Top of Task material
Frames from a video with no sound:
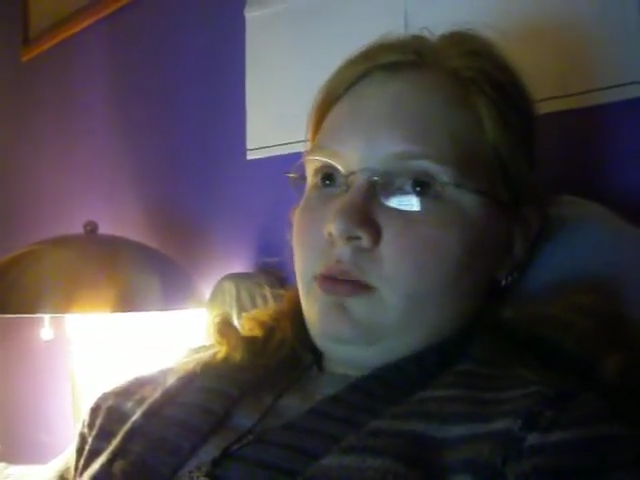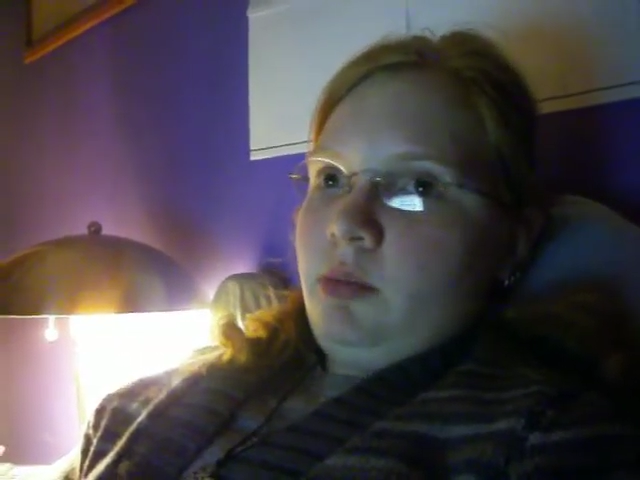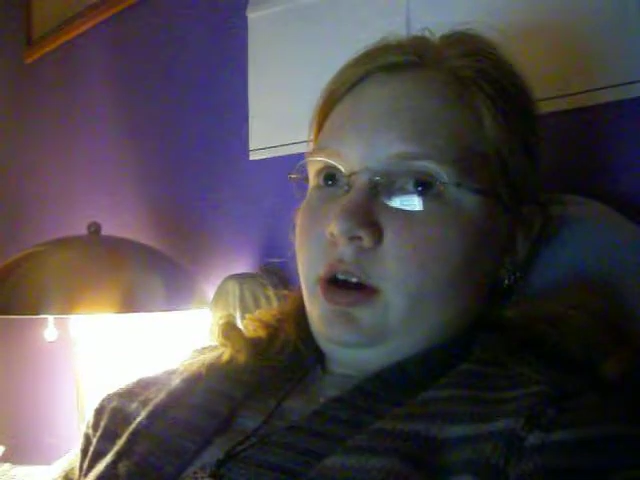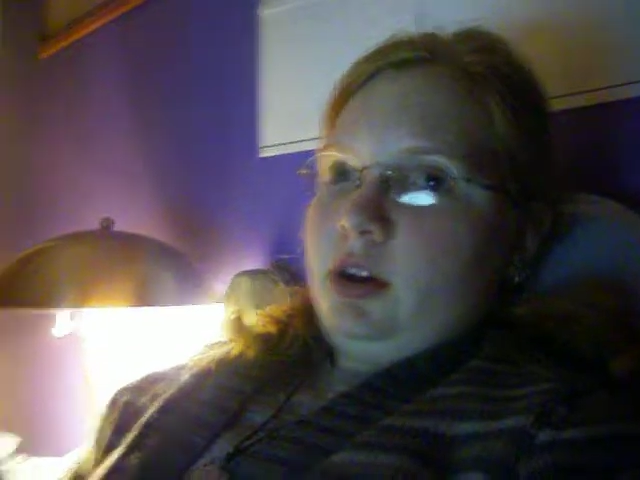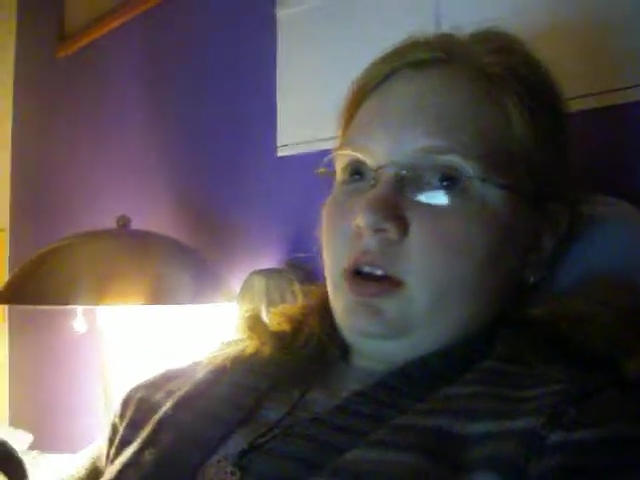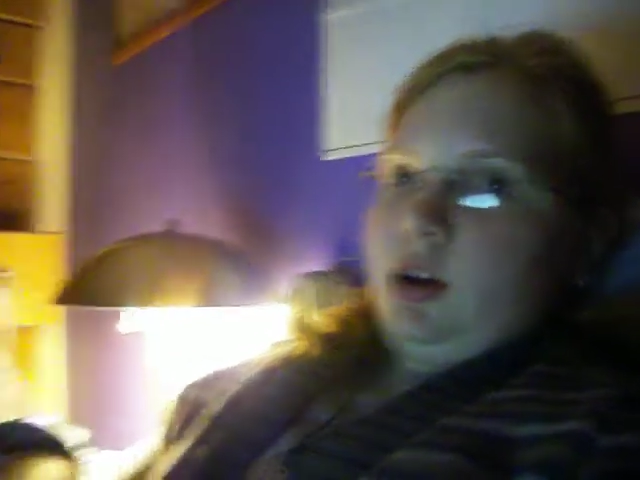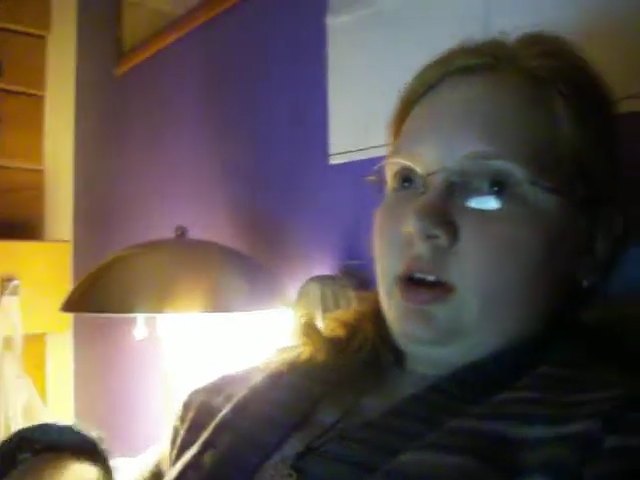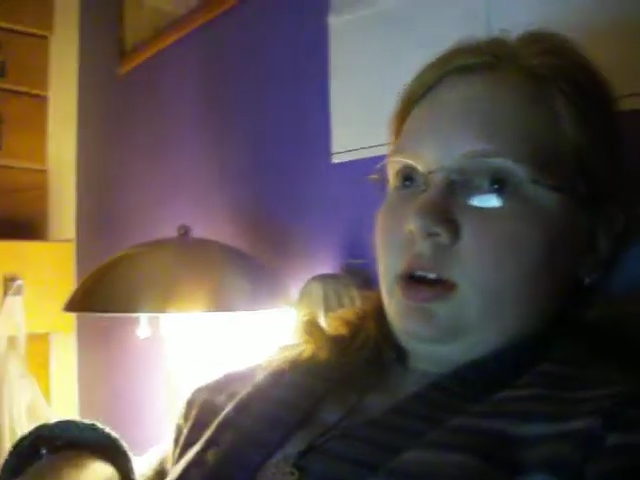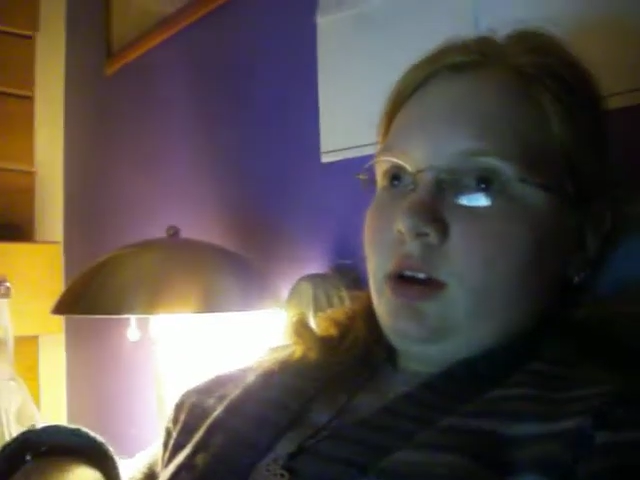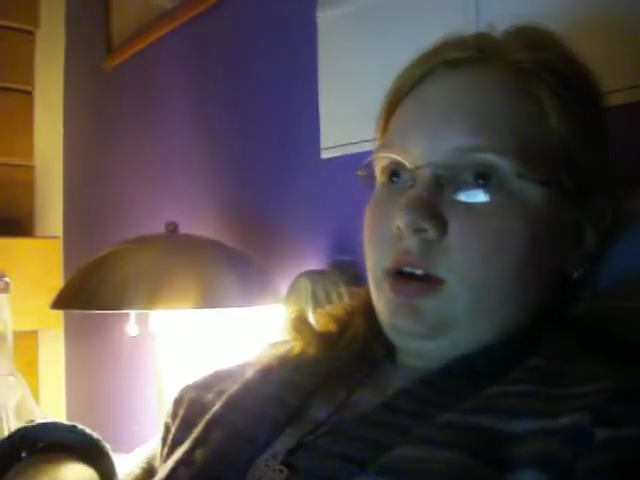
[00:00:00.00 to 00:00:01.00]
But
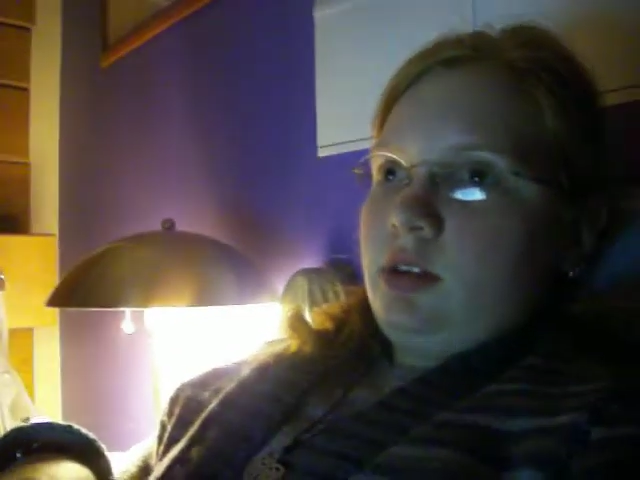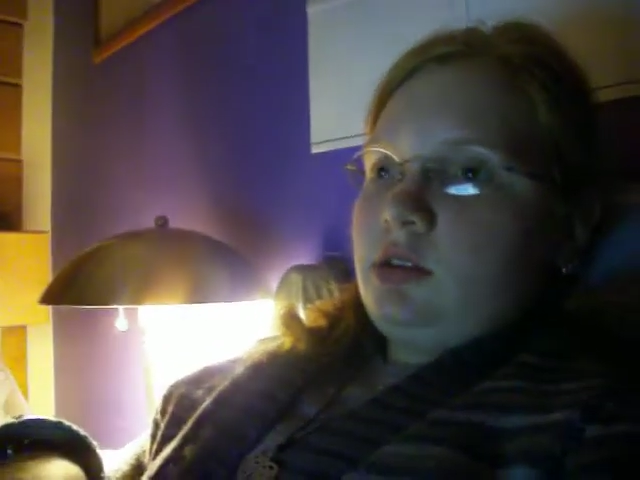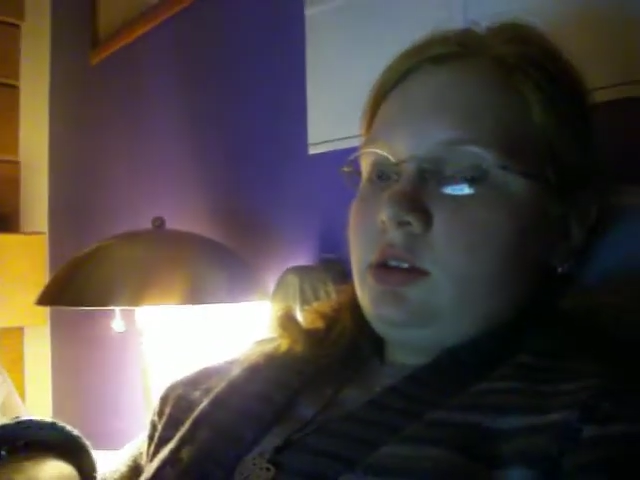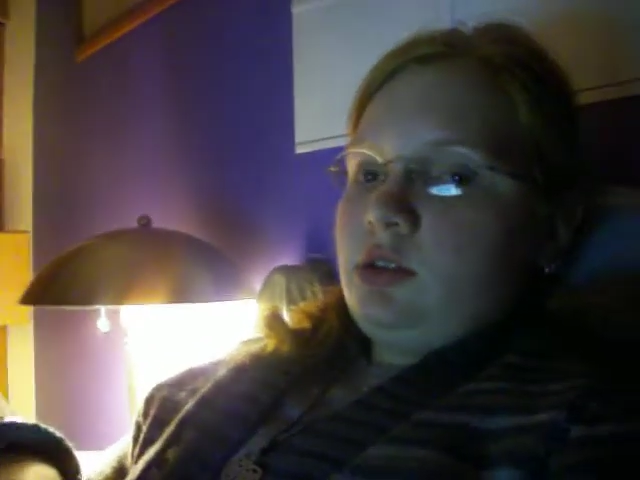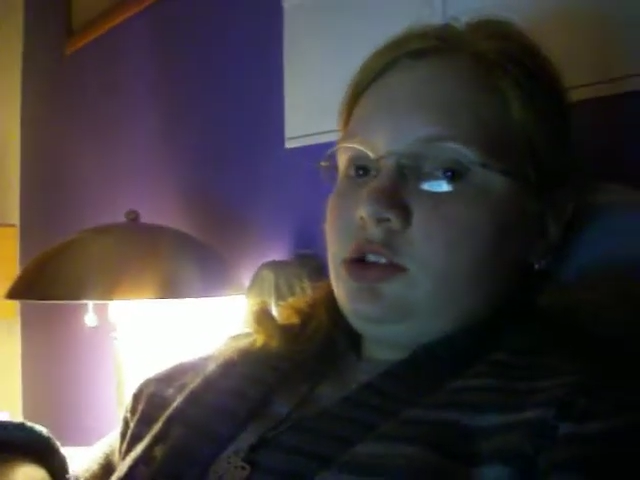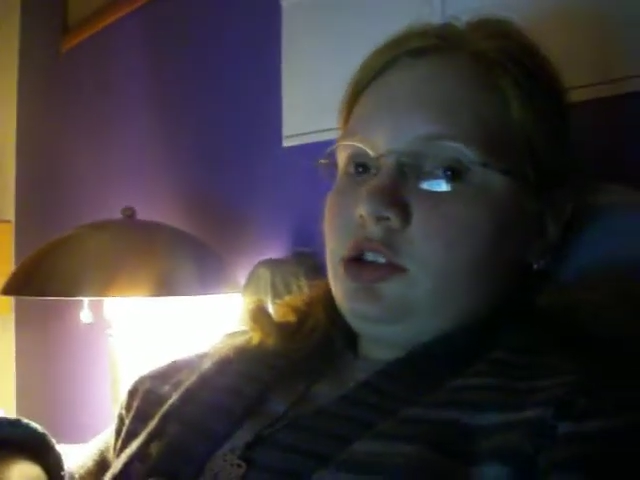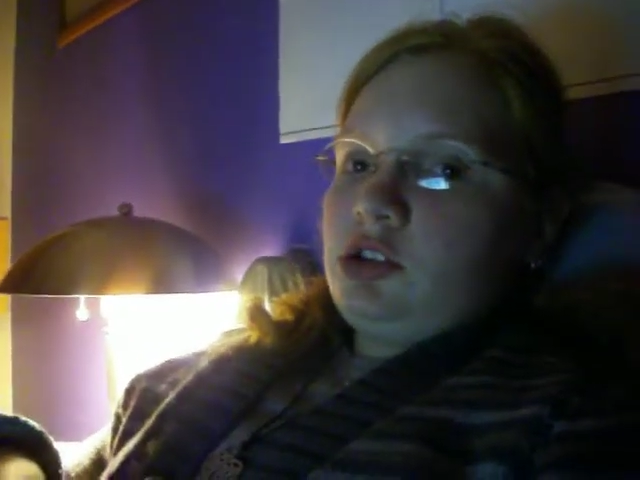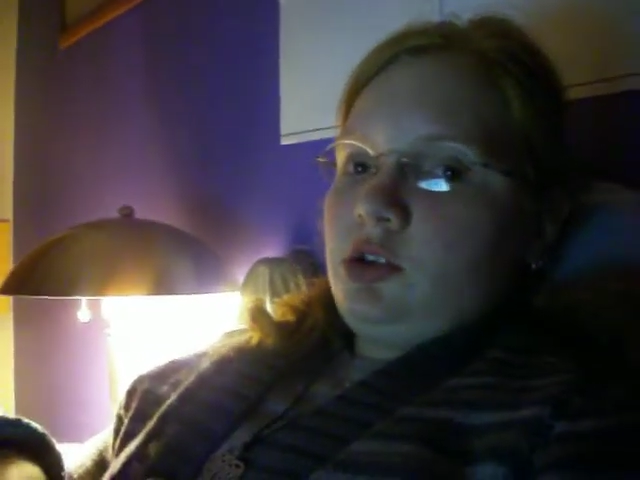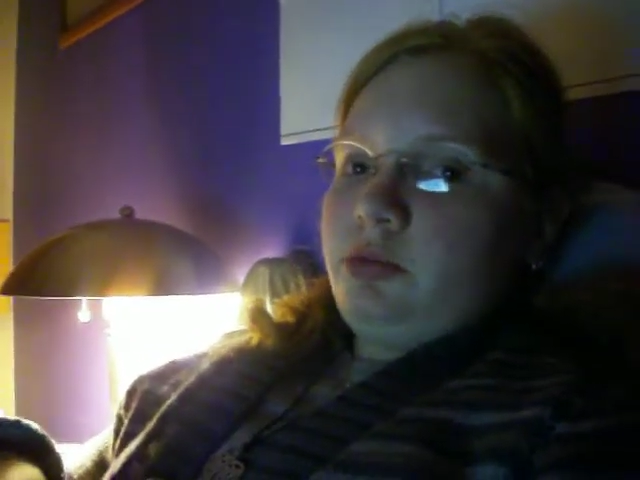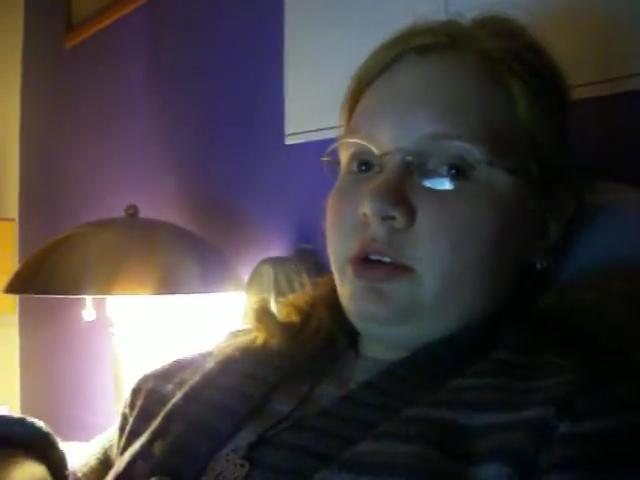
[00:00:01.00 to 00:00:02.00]
the sound is just
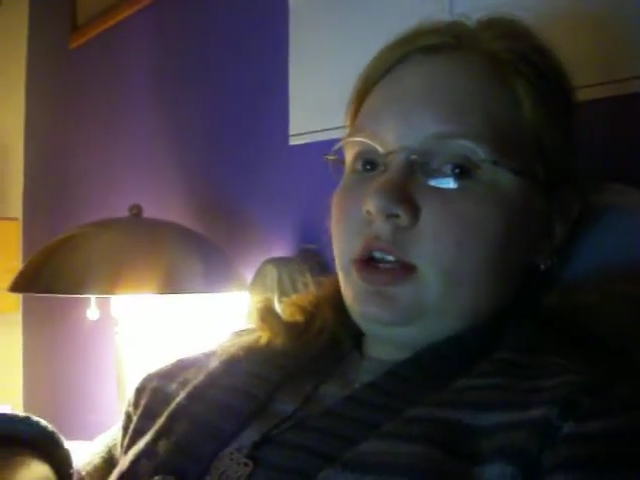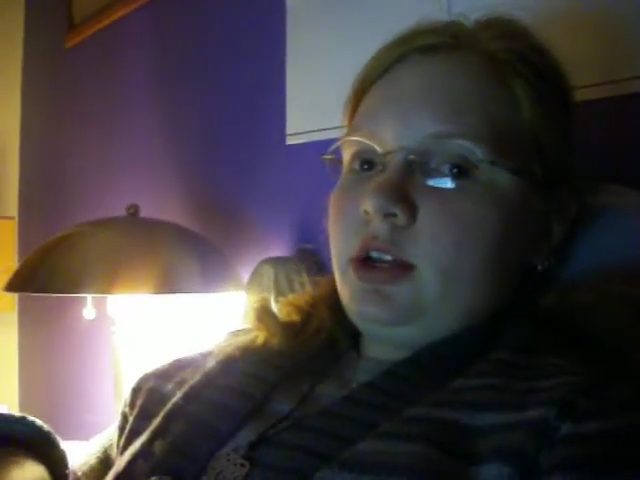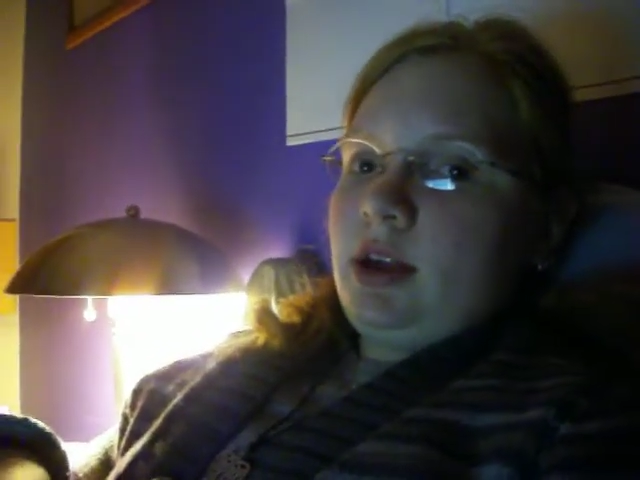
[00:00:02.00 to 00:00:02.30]
so pretty.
Bottom of Task material
Work request: Leave out every picture and transcribe the remaining entries exactly.

Task response:
Frames from a video with no sound:
[00:00:00.00 to 00:00:01.00]
But
[00:00:01.00 to 00:00:02.00]
the sound is just
[00:00:02.00 to 00:00:02.30]
so pretty.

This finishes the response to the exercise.